Reference: Shickel, B., et al. (2018). Deep EHR: A Survey of Recent Advances in Deep Learning Techniques for Electronic Health Record (EHR) Analysis. IEEE Journal of Biomedical and Health Informatics, 22(5), 1589-1604.

  • Predictive Analytics: AI analyzes historical patient data to predict disease outbreaks, patient readmissions, and resource allocation. Hospitals can optimize their operations and allocate resources more efficiently, improving patient care while reducing costs.

Reference: Obermeyer, Z., & Emanuel, E. J. (2016). Predicting the Future - Big Data, Machine Learning, and Clinical Medicine. The New England Journal of Medicine, 375(13), 1216-1219.

Impact on Healthcare Costs

The impact of AI on healthcare costs is nuanced:

  1. Upfront Investment: Implementing AI systems in healthcare requires a significant initial investment in technology, training, and infrastructure.
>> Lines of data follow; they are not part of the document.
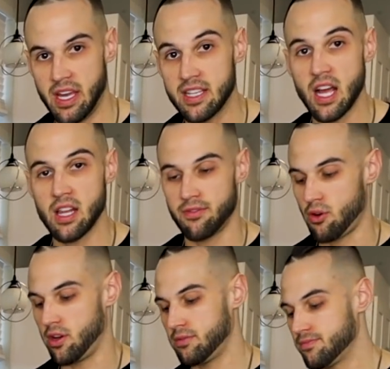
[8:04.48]
is olive
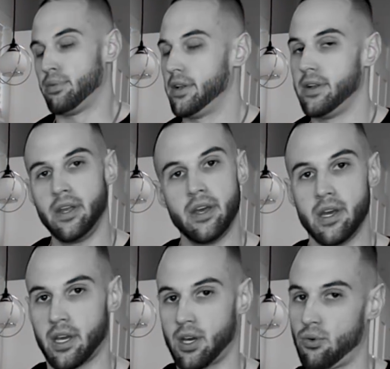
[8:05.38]
oil. But
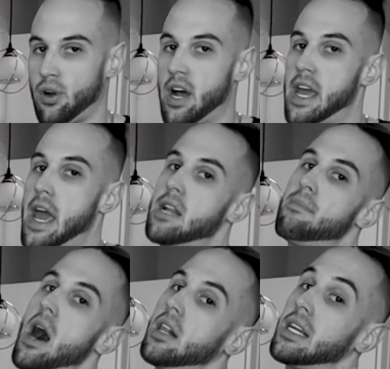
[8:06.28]
Nick, we're on an
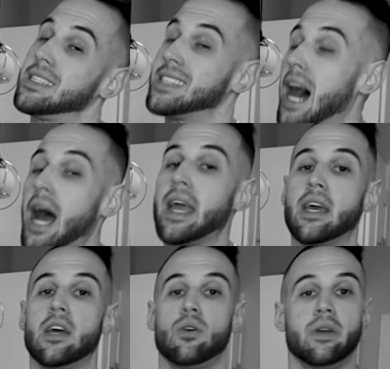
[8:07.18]
anabolic diet.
However, these costs can be outweighed by the long-term benefits.

  2. Preventive Care: By enabling early disease detection and personalized treatment, AI can reduce long-term healthcare expenses associated with chronic conditions.
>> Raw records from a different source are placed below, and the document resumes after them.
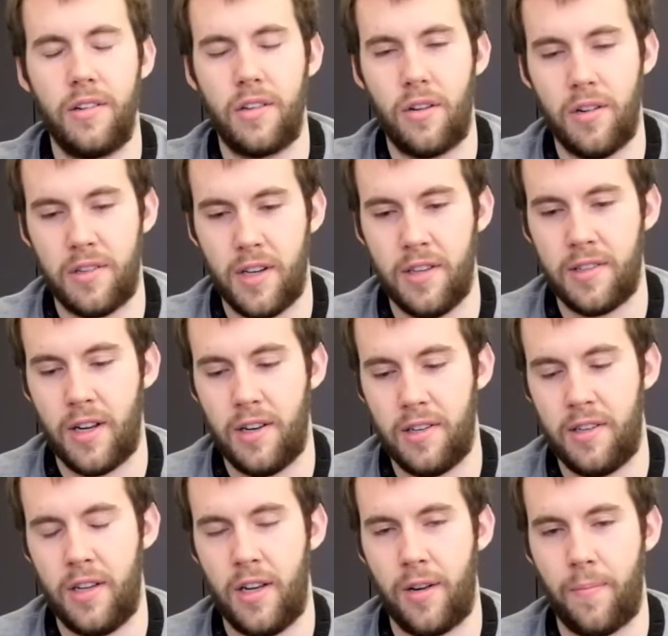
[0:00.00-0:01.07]
And so it was nice kind
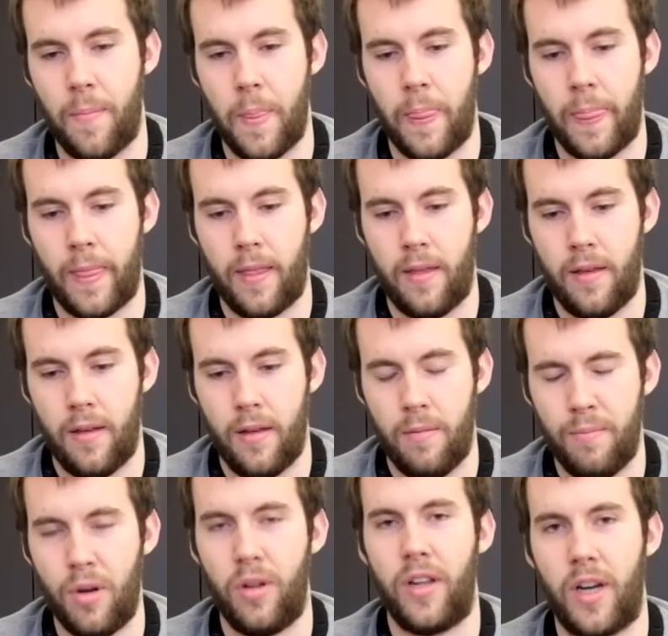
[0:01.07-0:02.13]
of
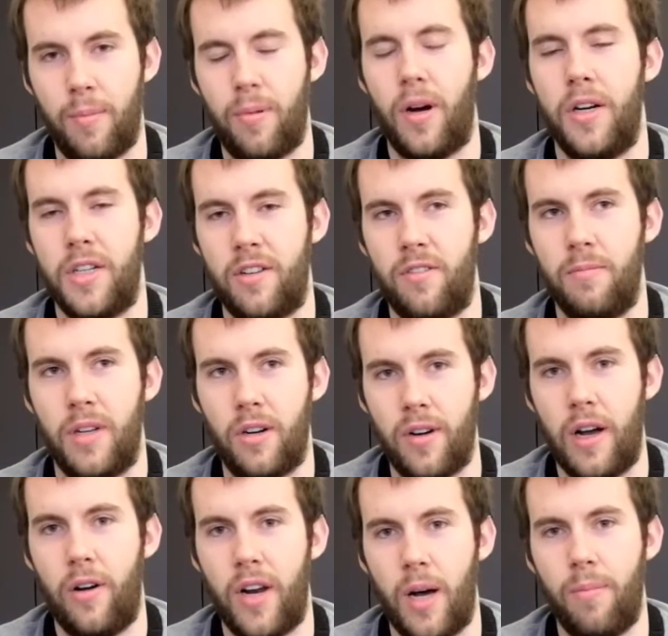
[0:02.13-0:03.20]
building a project from the
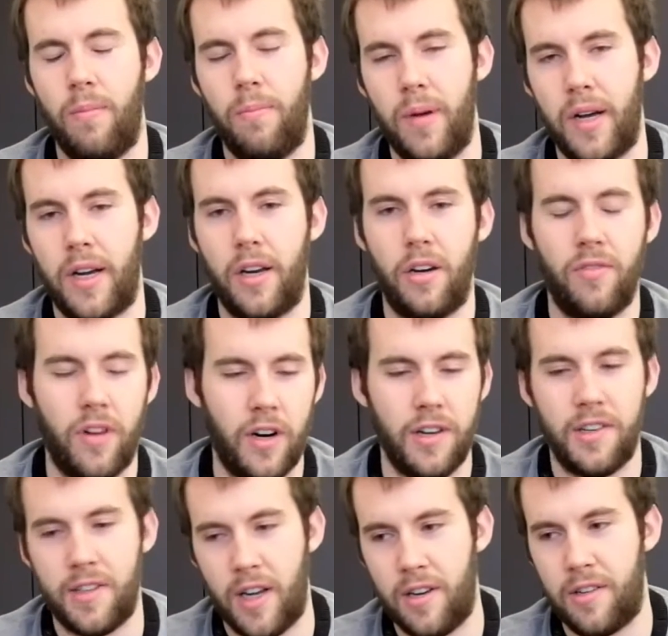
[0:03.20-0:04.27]
ground up and picking your
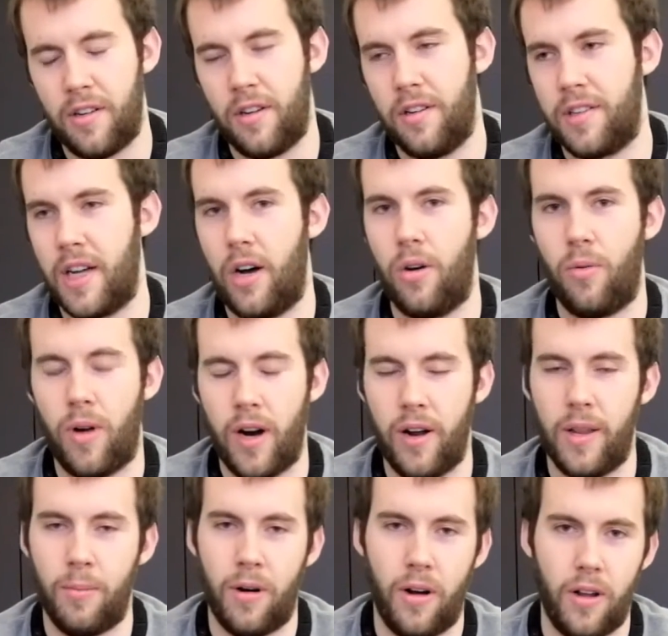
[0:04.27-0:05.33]
various sensors, how to
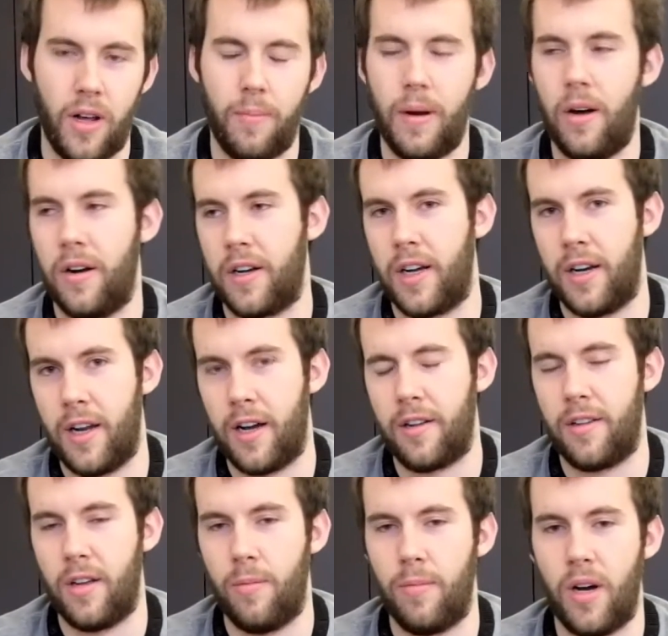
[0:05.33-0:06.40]
wire them all up, how to
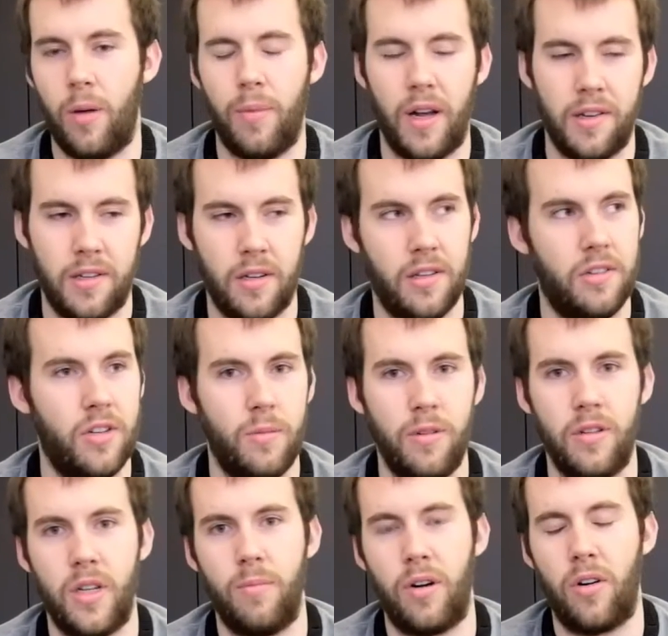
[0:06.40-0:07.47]
connect them, how best to
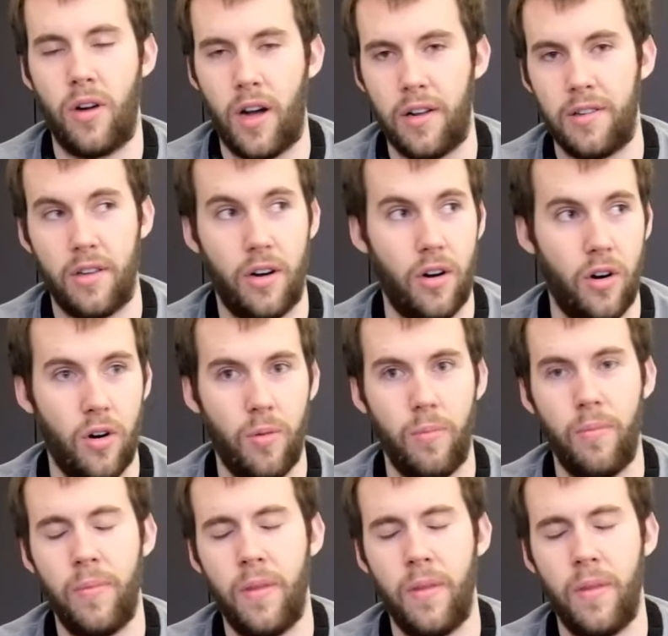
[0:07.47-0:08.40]
distribute them across the home,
  3. Operational Efficiency: AI-driven automation streamlines administrative tasks, reducing overhead costs and allowing healthcare providers to focus on patient care.

  4. Resource Optimization: Predictive analytics help hospitals allocate resources more efficiently, preventing costly bottlenecks and reducing the need for excessive staffing.

  5. Costly Drug Development: While AI expedites drug discovery, the high costs of clinical trials and regulatory approvals remain. However, AI can make the process more efficient.

Conclusion

Artificial Intelligence has undeniably revolutionized the medical industry by enhancing diagnostic accuracy, personalizing treatment plans, expediting drug discovery, enabling telemedicine, and optimizing healthcare operations. While the initial investment in AI technology can be substantial, its long-term benefits in terms of cost reduction and improved patient outcomes are undeniable. The future of healthcare is intricately tied to the continued integration and advancement of AI technology.

References:

  1. Ting, D. S. W., et al. (2017). Development and Validation of a Deep Learning System for Diabetic Retinopathy and Related Eye Diseases Using Retinal Images From Multiethnic Populations With Diabetes. JAMA, 318(22), 2211-2223.

  2. Somashekhar, S. P., et al. (2018). Watson for Oncology and breast cancer treatment recommendations: agreement with an expert multidisciplinary tumour board. Annals of Oncology, 29(2), 418-423.

  3. Smith, J. S., et al. (2021). Atomwise: AI for drug discovery. Expert Opinion on Drug Discovery, 16(11), 1189-1201.

  4. Shickel, B., et al. (2018). Deep EHR: A Survey of Recent Advances in Deep Learning Techniques for Electronic Health Record (EHR) Analysis. IEEE Journal of Biomedical and Health Informatics, 22(5), 1589-1604.

  5. Obermeyer, Z., & Emanuel, E. J. (2016). Predicting the Future - Big Data, Machine Learning, and Clinical Medicine. The New England Journal of Medicine, 375(13), 1216-1219.